Baseball’s Left Coast Phenom
Last night’s Los Angeles Angels-New York Yankees match-up seemed like so much ho-hum for N.L fans: a predictable struggle between the Titans of Gotham and an empire-in-the-making. These kinds of things hold little interest for the small ball, double-switch afficianadoes of D.C., Miami, Milwaukee, or Colorado who tend to look down on teams that have non-position players in uniform that are “designated.”
But L.A.’s walk-off, 9-8 bottom-of-the-ninth victory portended more of the same as this summer passes, and perhaps a sign of what is to come for both teams in September and October. They could not be more different. The Bombers are a team built on power and savvy age (even their website looks old), with a shaky staff, while the Belinskys are constructed around the best player in the game and a bevy of solid starters.
That sounds right, but you’d never know it from last night’s game. Solid starter Jered Weaver seemed anything but solid, as the Yankees touched him up for three runs in the top of the first. Then, even more ignobly, Weaver twisted, tore or tweaked something as he delivered a slider. He was suddenly done for the night, making way for a gaggle of relievers who looked just so-so.
The stage was set for the Yankees to cruise to victory. But this is not the Yankees of old, or even of two years ago. Empire starter Phil Hughes brought L.A. back into the game with a very average performance — seven runs on eleven hits in just 5.1 innings of work. Here’s the shocker: when he walked off the mound, the Yankee fans in the stands (a surprising number, in Angel crazy L.A.) gave him a standing ovation.
That’s the way it is in Yankee-land it seems: poor performances are built into the ubiquitous pinstripe “legend,” where every pitcher is a potential Whitey Ford, every hitter is compared with Mantle, and every mediocre outing is transmuted into “gutty.” ESPN headlined this performance — “Hughes Doesn’t Look Suited To Start” — to which we would add: or relieve.
L.A. eventually won the back-and-forth affair with a triumphant home run (a “trumbomb”) from Mark Trumbo, an underrated an often-ignored force at the plate in his sophomore year. You’d have to be out of your mind to think that this guy won’t be a superstar: in 41 games this year he has eight home runs and 22 RBIs. Last night’s shot snuck just inside the left field foul pole, but his power’s not in question.
Oh, and then there’s that Angels’ rookie, Mike Trout. Touted by some scouts as even better than Bryce Harper, the rookie is setting L.A. on fire: his .302 average is second only to Trumbo’s, and he’s a whiz in the outfield — which is (we wince in saying this) more than we can say for Bryce.
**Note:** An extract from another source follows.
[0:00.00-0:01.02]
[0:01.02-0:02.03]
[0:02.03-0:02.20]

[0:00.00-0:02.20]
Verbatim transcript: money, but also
And while he’s not as whip-fast as Harper, Trout is sneaky quick, with that all-out college baseball style shown by his Nationals’ counterpart.
Now that Mike Scioscia & Co. have decided that Trout is better off not playing third (a no-brainer, really), the Angels’ outfield of Trout, Trumbo and fleet-of-foot Peter Bourjos (lusted after by the Nationals, despite his pretty average start this year) is as good as any in the majors.
Trout was a first round pick by the Angels in 2009, which was 25th overall. You have to wonder what teams were thinking. A bevy of scouts who watched him play at Millville in New Jersey salivated over his power and athletic skills. And while he struggled when he first came to the majors last year (he hit .220 for the Belinskys in 123 at bats), his current average will, in the year’s ahead, look standard — and about right. “If he’s not the best player in the game by the end of this season, he will be by the end of the next,” a scout recently told Buster Olney.
That conviction is held by a lot of L.A fans, who identify Trout’s emergence as one of the reasons why the Angels have won seven in a row. “It’s a tall order for most players to say, ‘Hey, come up here at age 20, be connected with the best hitter in the game for the past 11 years and get on base and make things happen,’” Angels’ manager Scioscia said last week. “He’s certainly meeting the challenge and doing it in a big way.”
Is Trout better than Harper? The two seem evenly matched: power and speed and desire — and youth. Or perhaps it doesn’t matter who is better, as much as it does that baseball has two rookies who very well could (barring the unforeseen) dominate the game in the decade to come.
Of course there are the detractors, particularly in Chicago — where Cubs fans say that counting only two great rookies fails to take notice of a phenom who could well be the long awaited North Side Messiah. Just wait, they say, until you see Anthony Rizzo.